Yine de Dubravka bana, Avrupa’daki biz Yugoslavlar sonrası için bir dereceye kadar her zaman mevcut olsa da, acıların savaşları kazanabileceğini ama savaşı asla kazanamayacağını öğretti. Yazmak iletişim kurmaktır. Büyük L ile İletişim Aşktır. Orada acıya yer yoktur. Sinizm için yer yok. Bana Avrupa’nın benim ne anlama gelmesini istersem o anlama gelebileceğini ve onu kendi kişisel tanımlama sürecim aracılığıyla belki büyüyebileceğini ve “ötekilerini” kabul etmek için genişleyebileceğini öğretti. Başka bir deyişle, dil sizi ötekileştirmeyebilir.
Yine de Dubravka bana, Avrupa’daki biz Yugoslavlar sonrası için bir dereceye kadar her zaman mevcut olsa da, acıların savaşları kazanabileceğini ama savaşı asla kazanamayacağını öğretti. Yazmak iletişim kurmaktır. İletişim Aşktır, büyük L ile
Kendi Avrupalılık duygumu çok geç inşa ettim. Bunu, Alain Badiou’nun ifadesiyle, kinizme karşı nihai silah olarak aşk ve farklılığın radikal bir şekilde kucaklanması fikri üzerine inşa ettim. Yirmili yaşlarınızda Interrail bileti alma ayrıcalığına sahip olmasanız bile iletişim kurmak, bağlantı kurmak bir dilektir. Yaz, dedi Dubravka. Olabilecekleriniz hakkında sızlanmak yerine oturun ve yazın.

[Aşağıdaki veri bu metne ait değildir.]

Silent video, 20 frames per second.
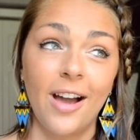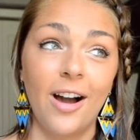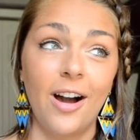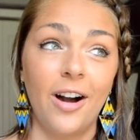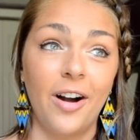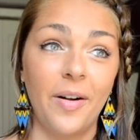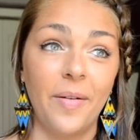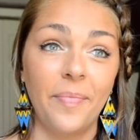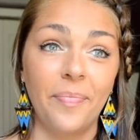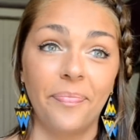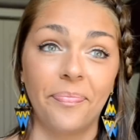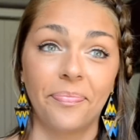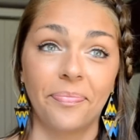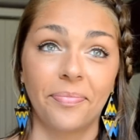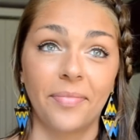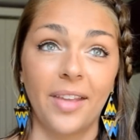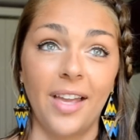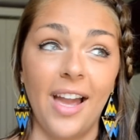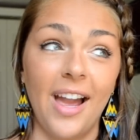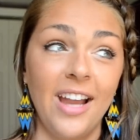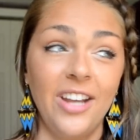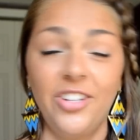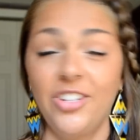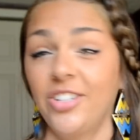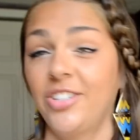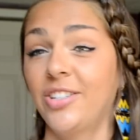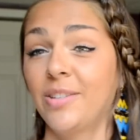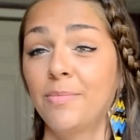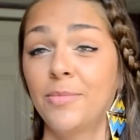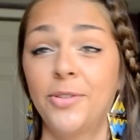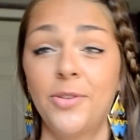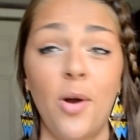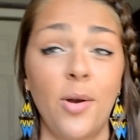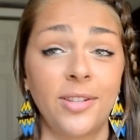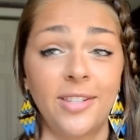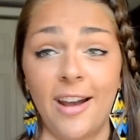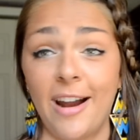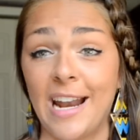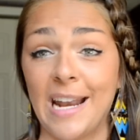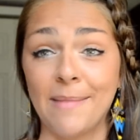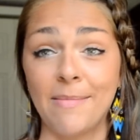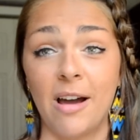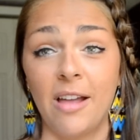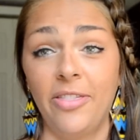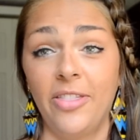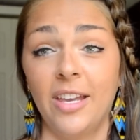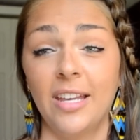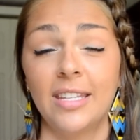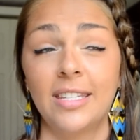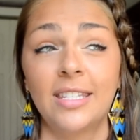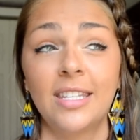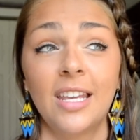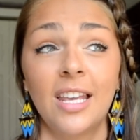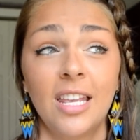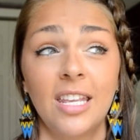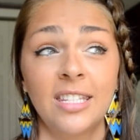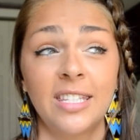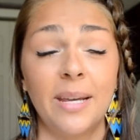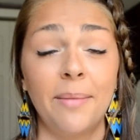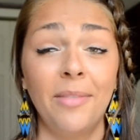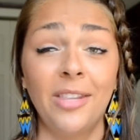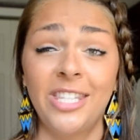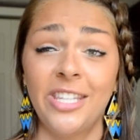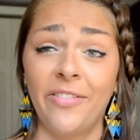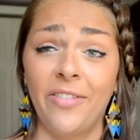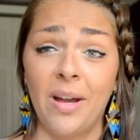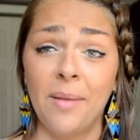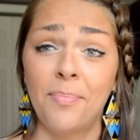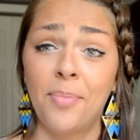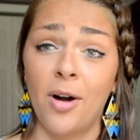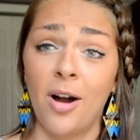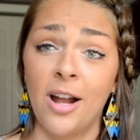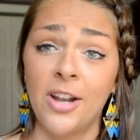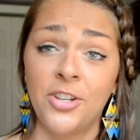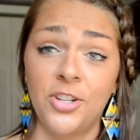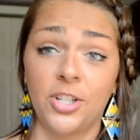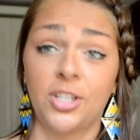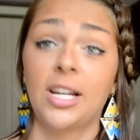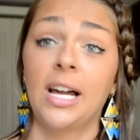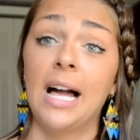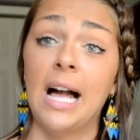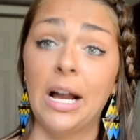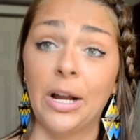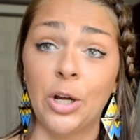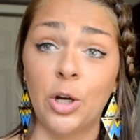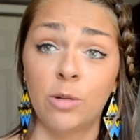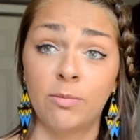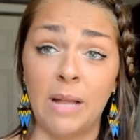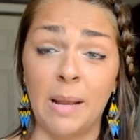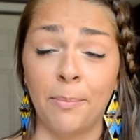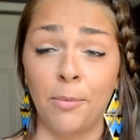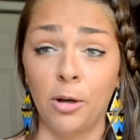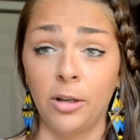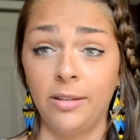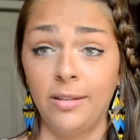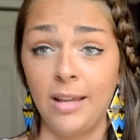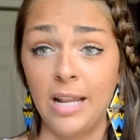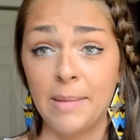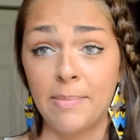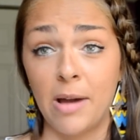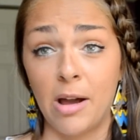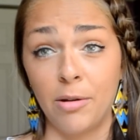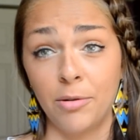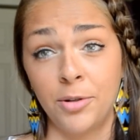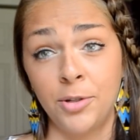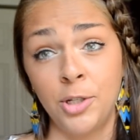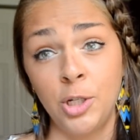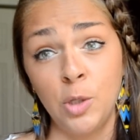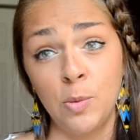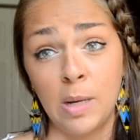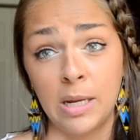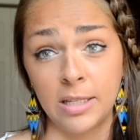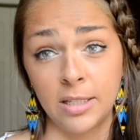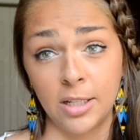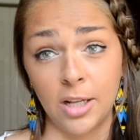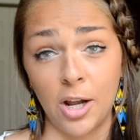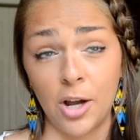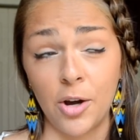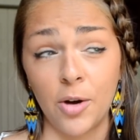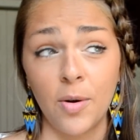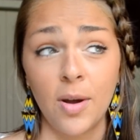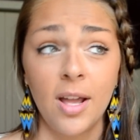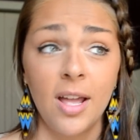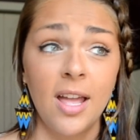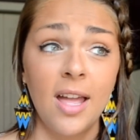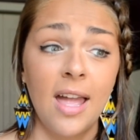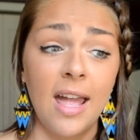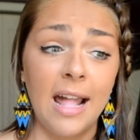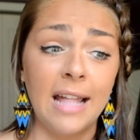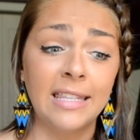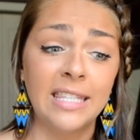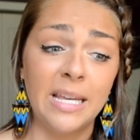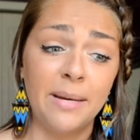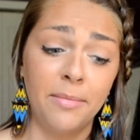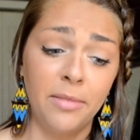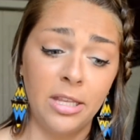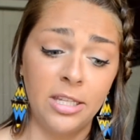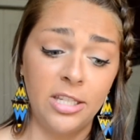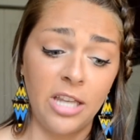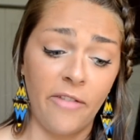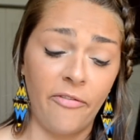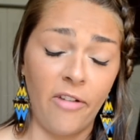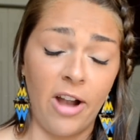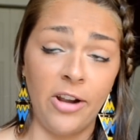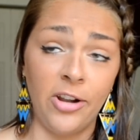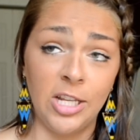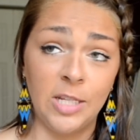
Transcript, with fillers: Um, I just am so excited about this. Some of the stuff I bought in Chicago on my birthday about two weeks ago, and some of the stuff I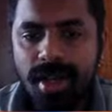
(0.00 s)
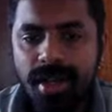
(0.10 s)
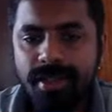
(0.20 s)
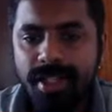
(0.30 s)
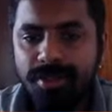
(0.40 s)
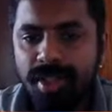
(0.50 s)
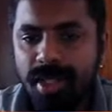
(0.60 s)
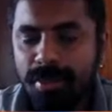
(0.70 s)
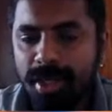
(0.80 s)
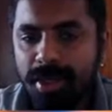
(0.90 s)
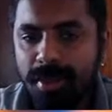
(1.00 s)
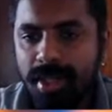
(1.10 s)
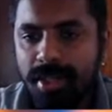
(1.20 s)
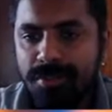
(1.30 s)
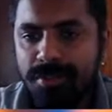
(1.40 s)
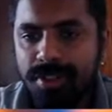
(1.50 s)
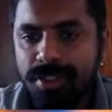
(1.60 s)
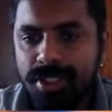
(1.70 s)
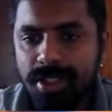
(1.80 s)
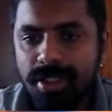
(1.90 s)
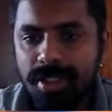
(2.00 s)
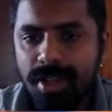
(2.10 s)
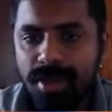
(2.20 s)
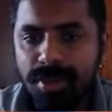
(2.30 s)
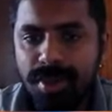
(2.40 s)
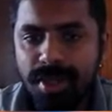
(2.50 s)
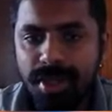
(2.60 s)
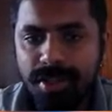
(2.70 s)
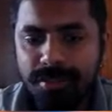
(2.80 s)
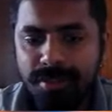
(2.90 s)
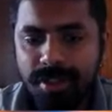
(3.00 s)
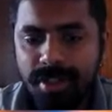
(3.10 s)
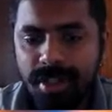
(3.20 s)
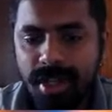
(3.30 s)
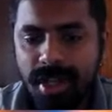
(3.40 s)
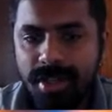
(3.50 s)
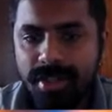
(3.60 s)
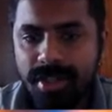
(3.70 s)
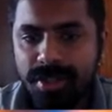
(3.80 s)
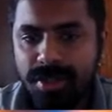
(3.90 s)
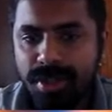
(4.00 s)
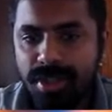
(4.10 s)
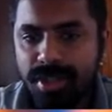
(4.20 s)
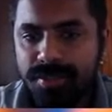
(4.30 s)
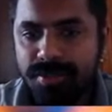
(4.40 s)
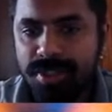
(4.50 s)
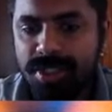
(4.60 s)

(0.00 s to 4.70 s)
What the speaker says: and then we can play queen f1 check, rook into f1, and then rook into f1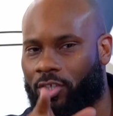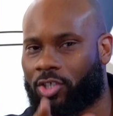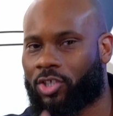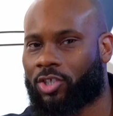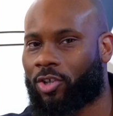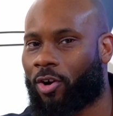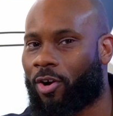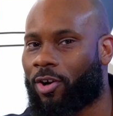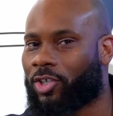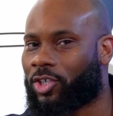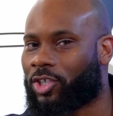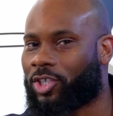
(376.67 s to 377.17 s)

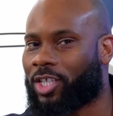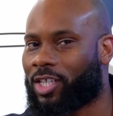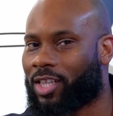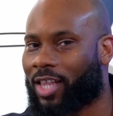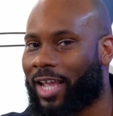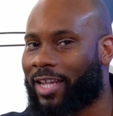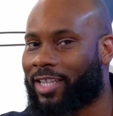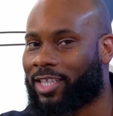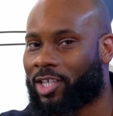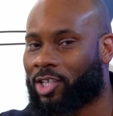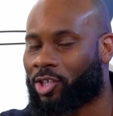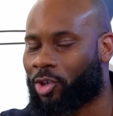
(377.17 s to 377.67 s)
start shit
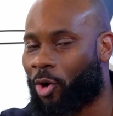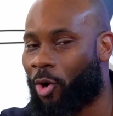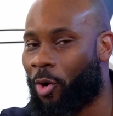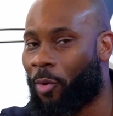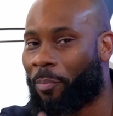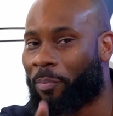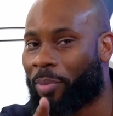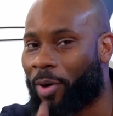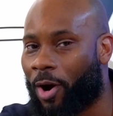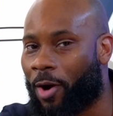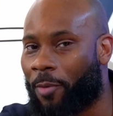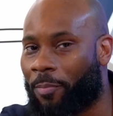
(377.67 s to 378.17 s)
like this
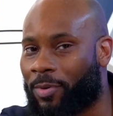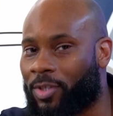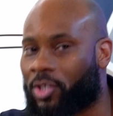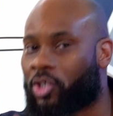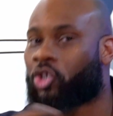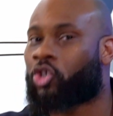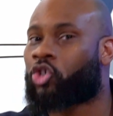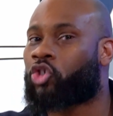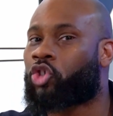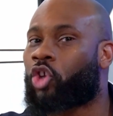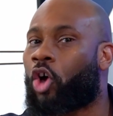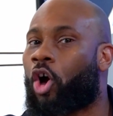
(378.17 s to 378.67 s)
on purpose,
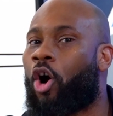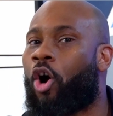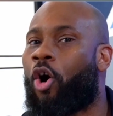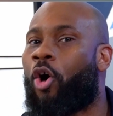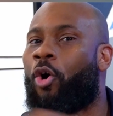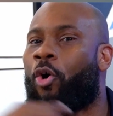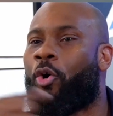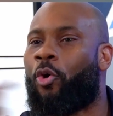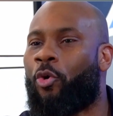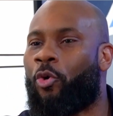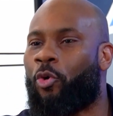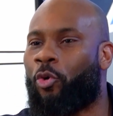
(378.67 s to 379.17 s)

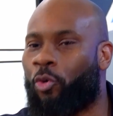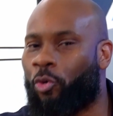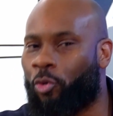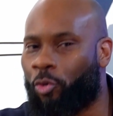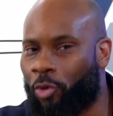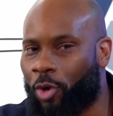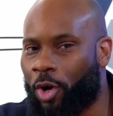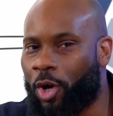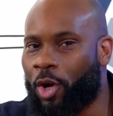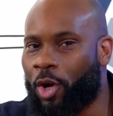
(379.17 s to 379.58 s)
so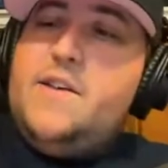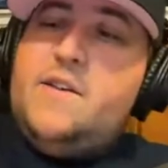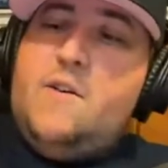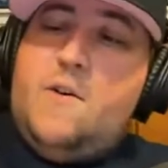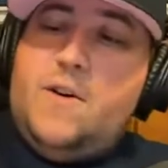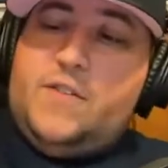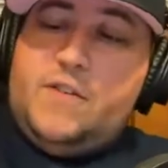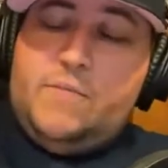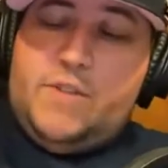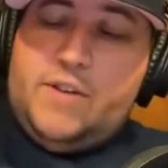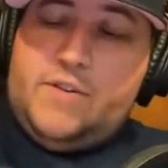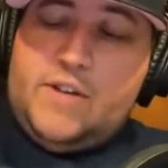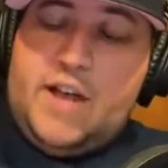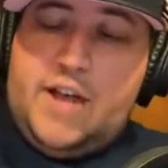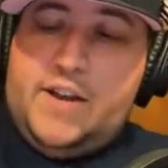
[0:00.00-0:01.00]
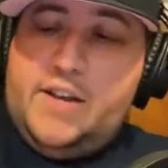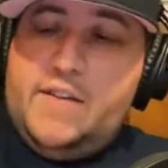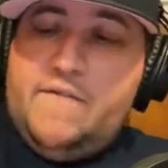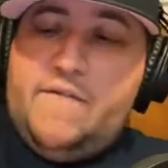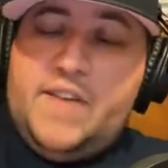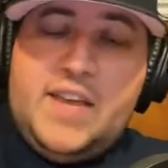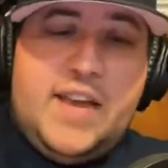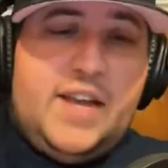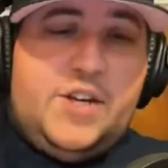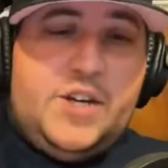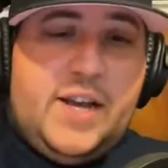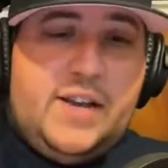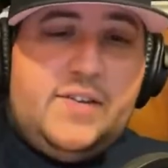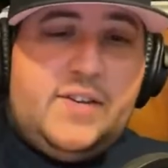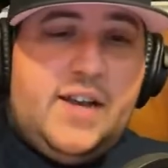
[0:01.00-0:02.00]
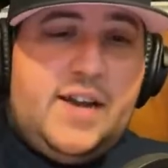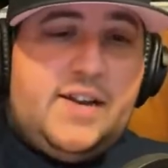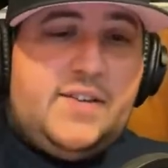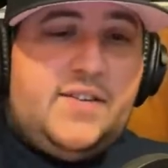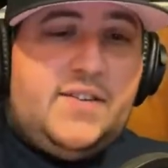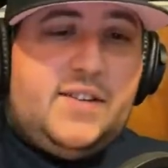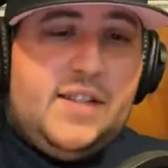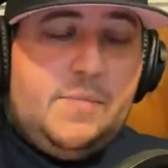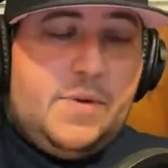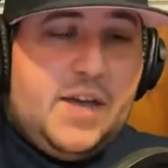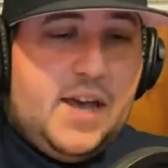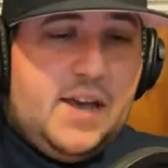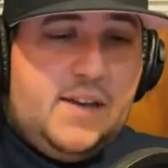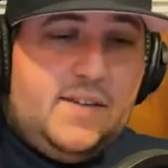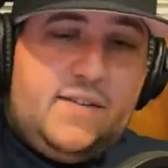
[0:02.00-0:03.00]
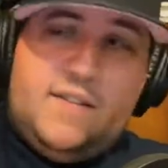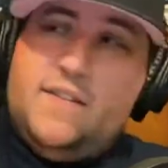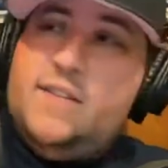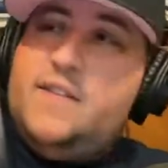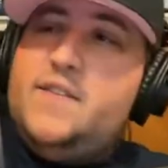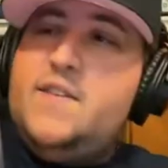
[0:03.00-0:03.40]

Awesome little kind of VHS kind of slip case.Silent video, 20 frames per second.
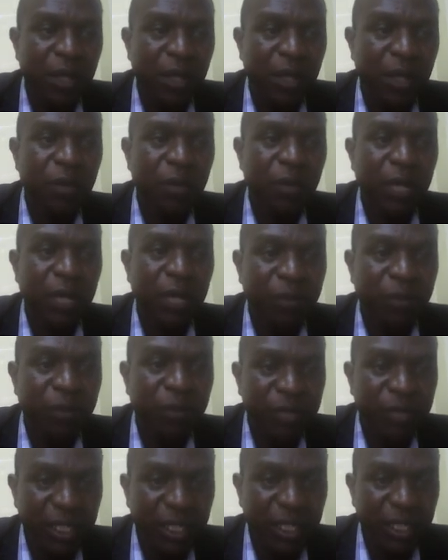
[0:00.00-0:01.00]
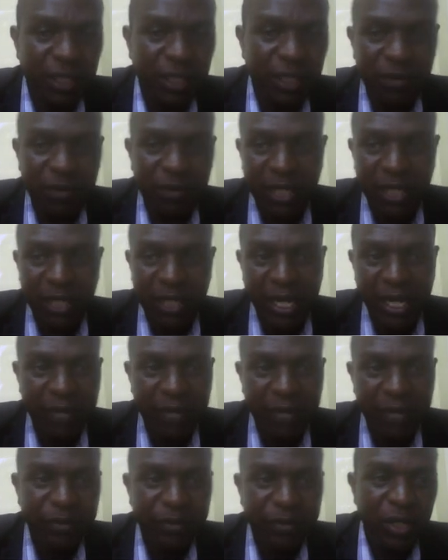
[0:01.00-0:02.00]
You have objectives there.
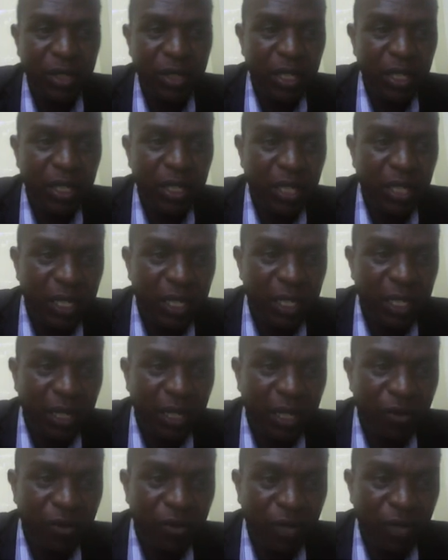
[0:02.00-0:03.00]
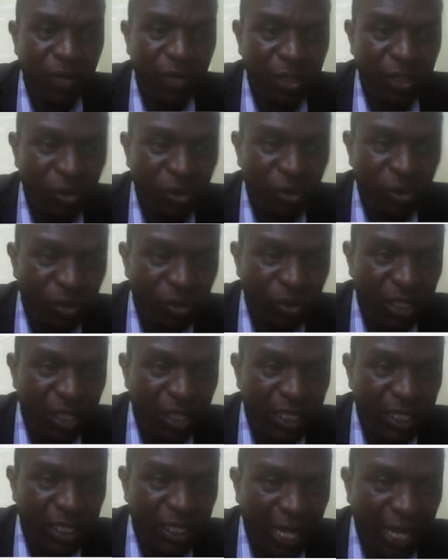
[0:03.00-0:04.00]
Then now you can choose the
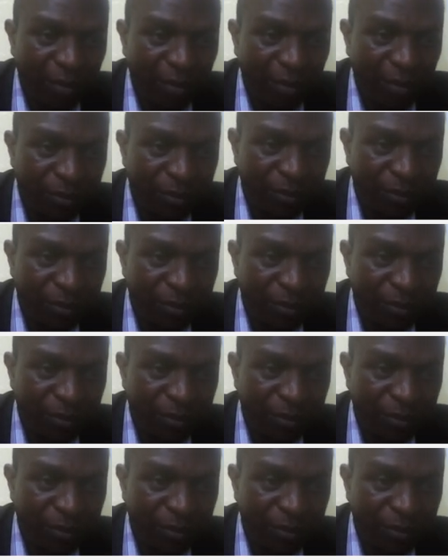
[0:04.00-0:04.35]
term.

Kendim ve benim -bizi doğrudan kişiye özel ürünlere yönlendirmek için tasarlanmış güçlü algoritmalarla beslenen- piyasa odaklı kendi kendine yetme takıntısına rağmen, Avrupa’da hala balonumuzun dışına çıkmak için yer kaldığına inanıyorum. Akşamın erken saatlerinde bir kaldırımda oturup, dükkânını henüz kapatan ve bir realite şovu izlemek için eve gitmek isteyen Türk kadınla kötü Almanca konuşmak için hala yer var. Ve bence adı büyükanneminkine benziyor. Ayrıca Dubravka’nın onu seveceğini düşünüyorum.